+++ Data in this exercise
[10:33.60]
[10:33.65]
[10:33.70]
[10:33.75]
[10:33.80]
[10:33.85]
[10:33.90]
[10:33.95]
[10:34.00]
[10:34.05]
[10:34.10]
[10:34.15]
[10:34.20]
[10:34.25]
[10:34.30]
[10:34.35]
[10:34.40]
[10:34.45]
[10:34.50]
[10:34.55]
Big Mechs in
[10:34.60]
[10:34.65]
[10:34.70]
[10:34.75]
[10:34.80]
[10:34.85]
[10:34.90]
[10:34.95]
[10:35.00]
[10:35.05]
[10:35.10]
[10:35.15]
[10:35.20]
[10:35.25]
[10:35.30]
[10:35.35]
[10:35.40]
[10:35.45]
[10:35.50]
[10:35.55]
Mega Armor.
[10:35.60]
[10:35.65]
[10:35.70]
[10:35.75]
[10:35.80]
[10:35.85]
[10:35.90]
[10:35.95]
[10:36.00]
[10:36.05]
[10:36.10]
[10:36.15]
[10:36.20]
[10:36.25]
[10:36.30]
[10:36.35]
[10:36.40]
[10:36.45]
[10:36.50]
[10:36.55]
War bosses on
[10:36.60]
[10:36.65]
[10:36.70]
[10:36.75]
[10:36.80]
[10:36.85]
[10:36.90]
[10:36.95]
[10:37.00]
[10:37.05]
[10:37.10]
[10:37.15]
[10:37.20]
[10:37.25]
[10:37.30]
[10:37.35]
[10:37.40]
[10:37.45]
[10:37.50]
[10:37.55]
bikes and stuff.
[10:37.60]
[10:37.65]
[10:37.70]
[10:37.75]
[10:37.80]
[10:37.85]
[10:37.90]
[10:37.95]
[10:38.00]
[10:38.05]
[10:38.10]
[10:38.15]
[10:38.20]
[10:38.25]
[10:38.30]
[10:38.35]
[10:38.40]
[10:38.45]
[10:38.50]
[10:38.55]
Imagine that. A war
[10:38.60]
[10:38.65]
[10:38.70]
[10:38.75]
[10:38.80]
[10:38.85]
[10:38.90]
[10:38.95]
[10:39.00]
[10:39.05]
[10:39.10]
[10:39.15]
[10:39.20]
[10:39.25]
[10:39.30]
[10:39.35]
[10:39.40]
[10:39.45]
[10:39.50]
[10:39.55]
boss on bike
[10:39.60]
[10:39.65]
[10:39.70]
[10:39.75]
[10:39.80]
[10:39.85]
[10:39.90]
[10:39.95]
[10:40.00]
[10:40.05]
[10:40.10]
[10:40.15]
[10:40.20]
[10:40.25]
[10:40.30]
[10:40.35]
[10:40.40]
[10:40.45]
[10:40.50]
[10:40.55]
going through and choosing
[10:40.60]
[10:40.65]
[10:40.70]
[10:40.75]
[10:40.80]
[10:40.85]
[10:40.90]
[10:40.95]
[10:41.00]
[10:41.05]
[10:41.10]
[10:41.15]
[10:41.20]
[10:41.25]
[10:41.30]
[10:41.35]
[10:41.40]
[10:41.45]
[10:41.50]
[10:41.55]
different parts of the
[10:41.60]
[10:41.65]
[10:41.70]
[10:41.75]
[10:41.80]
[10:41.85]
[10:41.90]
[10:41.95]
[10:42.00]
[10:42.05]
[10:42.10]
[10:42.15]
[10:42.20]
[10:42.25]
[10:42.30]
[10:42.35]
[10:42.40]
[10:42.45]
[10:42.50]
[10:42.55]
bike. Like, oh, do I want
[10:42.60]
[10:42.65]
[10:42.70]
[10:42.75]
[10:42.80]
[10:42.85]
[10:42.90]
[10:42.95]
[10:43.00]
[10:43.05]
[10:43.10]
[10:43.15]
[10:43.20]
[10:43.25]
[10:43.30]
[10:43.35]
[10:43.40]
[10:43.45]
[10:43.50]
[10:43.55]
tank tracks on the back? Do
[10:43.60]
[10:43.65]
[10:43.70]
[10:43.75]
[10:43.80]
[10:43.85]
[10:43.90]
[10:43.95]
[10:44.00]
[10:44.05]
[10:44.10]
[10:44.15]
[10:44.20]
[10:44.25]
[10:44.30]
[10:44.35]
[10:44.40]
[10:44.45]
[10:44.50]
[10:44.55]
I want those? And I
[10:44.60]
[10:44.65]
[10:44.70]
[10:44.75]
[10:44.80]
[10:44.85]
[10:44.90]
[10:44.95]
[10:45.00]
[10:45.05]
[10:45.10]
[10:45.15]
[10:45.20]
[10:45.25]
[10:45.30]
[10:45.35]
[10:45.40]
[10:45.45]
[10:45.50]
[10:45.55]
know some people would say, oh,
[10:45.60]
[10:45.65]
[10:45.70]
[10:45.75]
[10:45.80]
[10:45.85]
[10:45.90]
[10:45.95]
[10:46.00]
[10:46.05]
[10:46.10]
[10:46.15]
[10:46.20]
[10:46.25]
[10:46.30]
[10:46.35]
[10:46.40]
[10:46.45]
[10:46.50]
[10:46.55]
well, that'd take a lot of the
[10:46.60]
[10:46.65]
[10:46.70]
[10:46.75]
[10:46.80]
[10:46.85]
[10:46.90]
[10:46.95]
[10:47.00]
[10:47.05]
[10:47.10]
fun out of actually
++++++
+++ Data in this exercise
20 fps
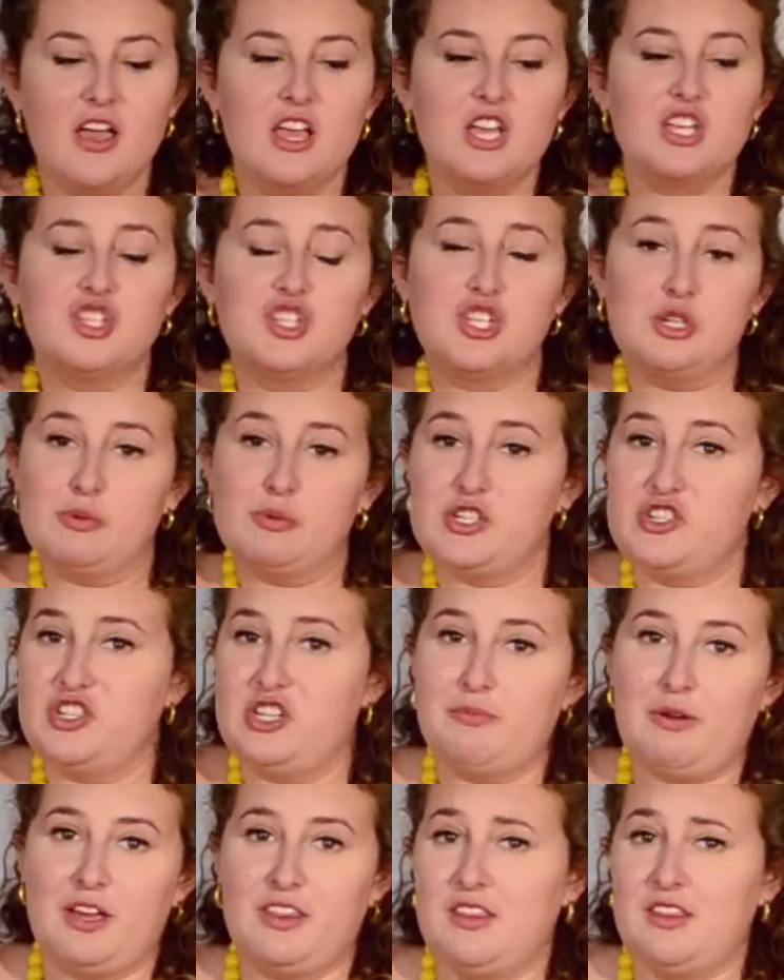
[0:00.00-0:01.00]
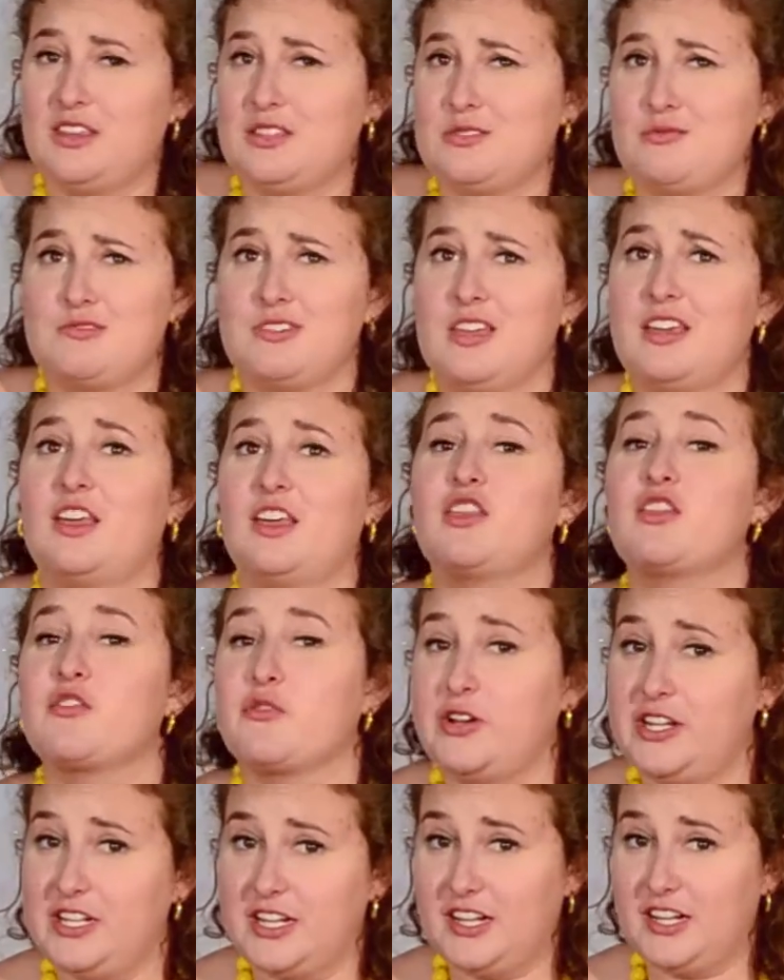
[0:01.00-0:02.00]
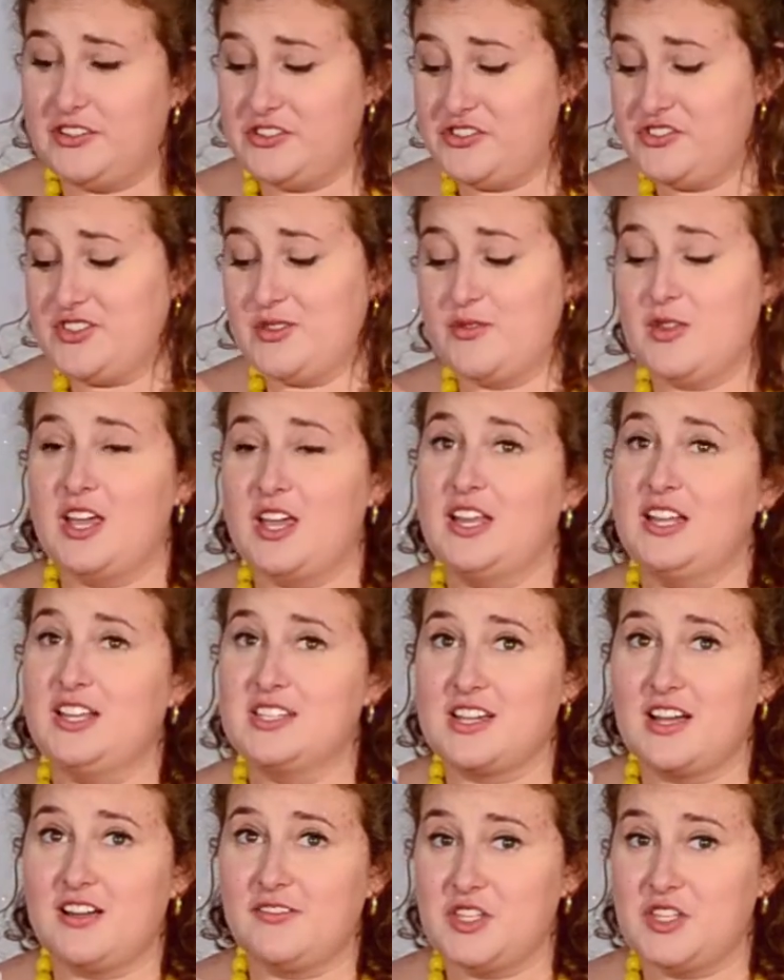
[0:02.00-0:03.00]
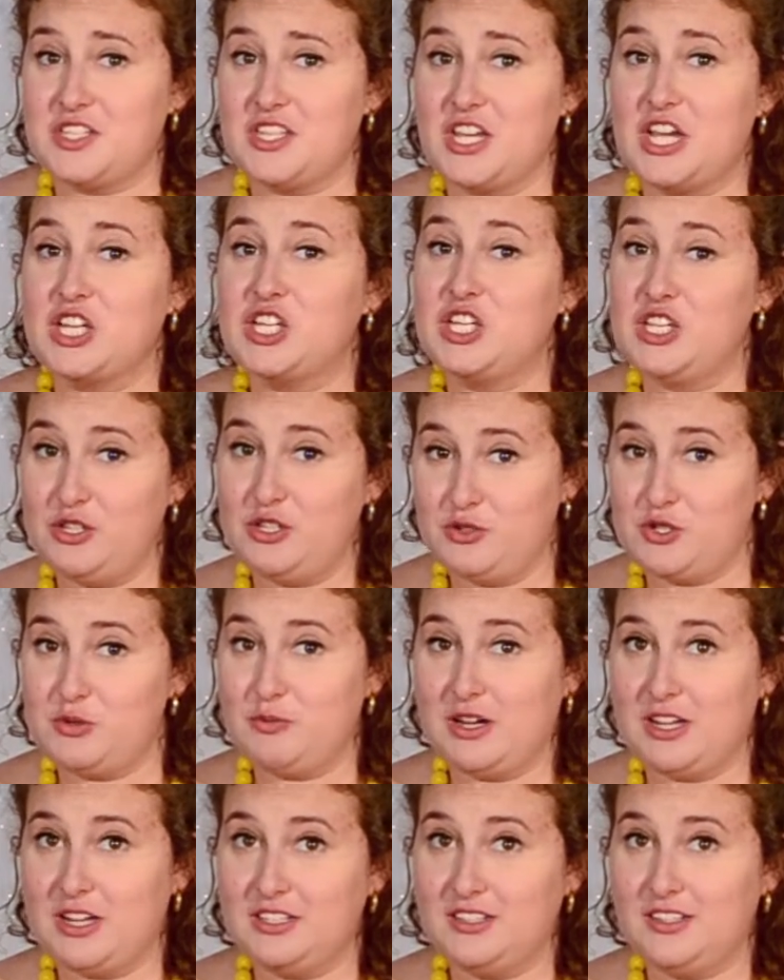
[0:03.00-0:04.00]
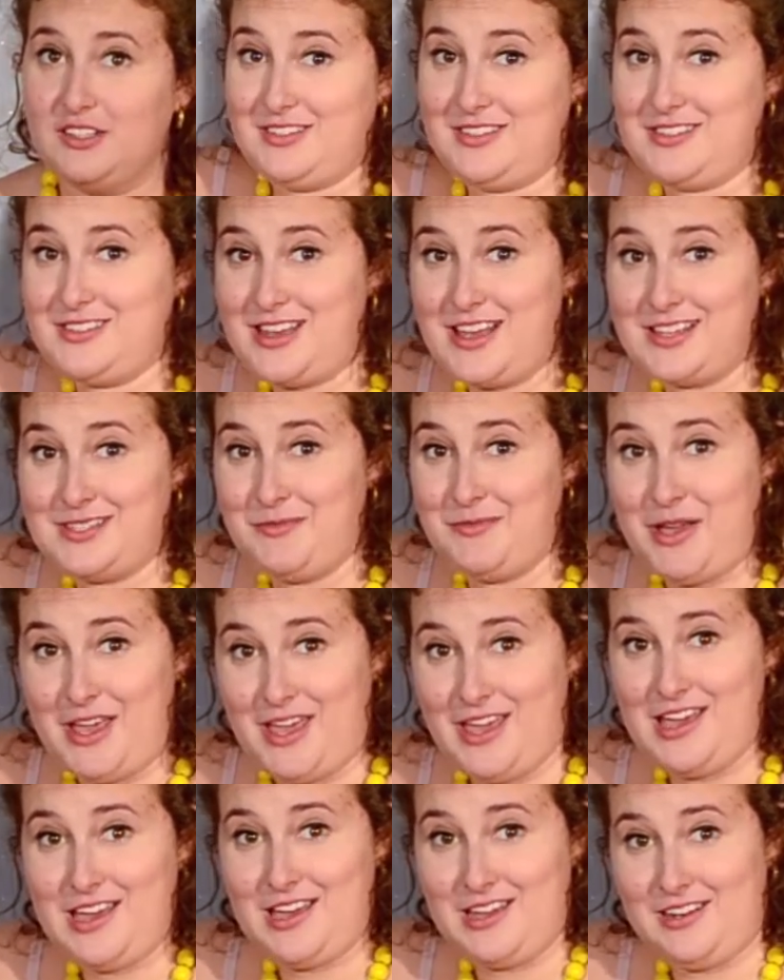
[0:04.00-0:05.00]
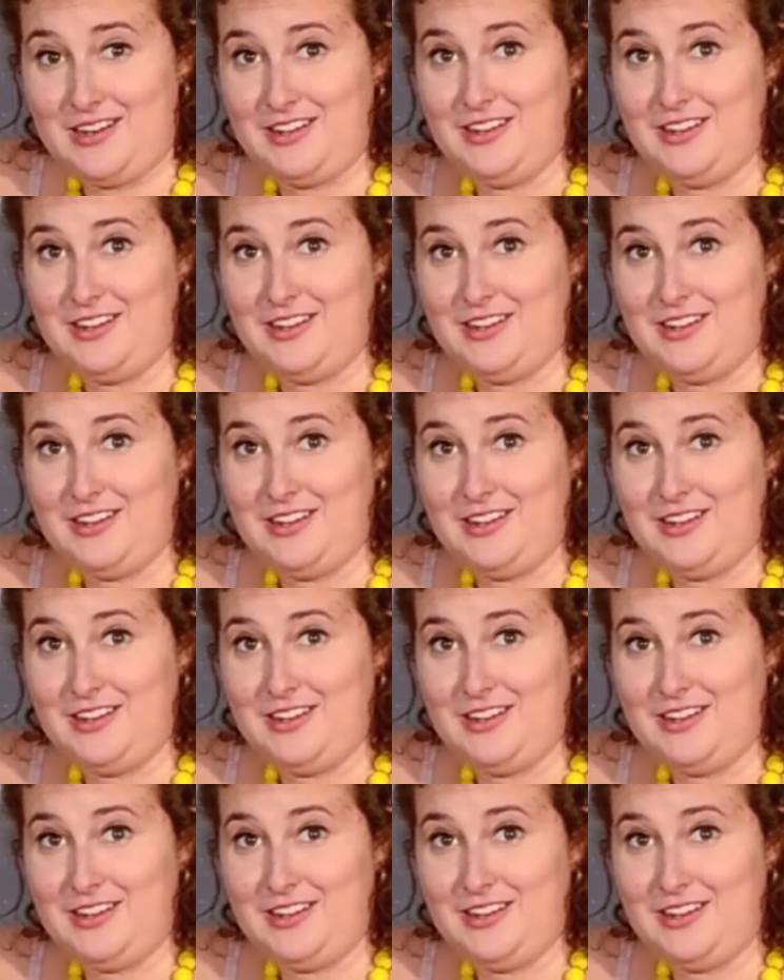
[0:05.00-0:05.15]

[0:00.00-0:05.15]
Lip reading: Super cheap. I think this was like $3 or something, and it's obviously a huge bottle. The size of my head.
++++++
_What the task asks_: Although the records above contain pictures, the copy must not; set down exactly the lines from the one with "[0:04.00-0:05.00]" up to and including the one with "Lip reading: Super".

_Answer space_:
[0:04.00-0:05.00]
[0:05.00-0:05.15]

[0:00.00-0:05.15]
Lip reading: Super cheap. I think this was like $3 or something, and it's obviously a huge bottle. The size of my head.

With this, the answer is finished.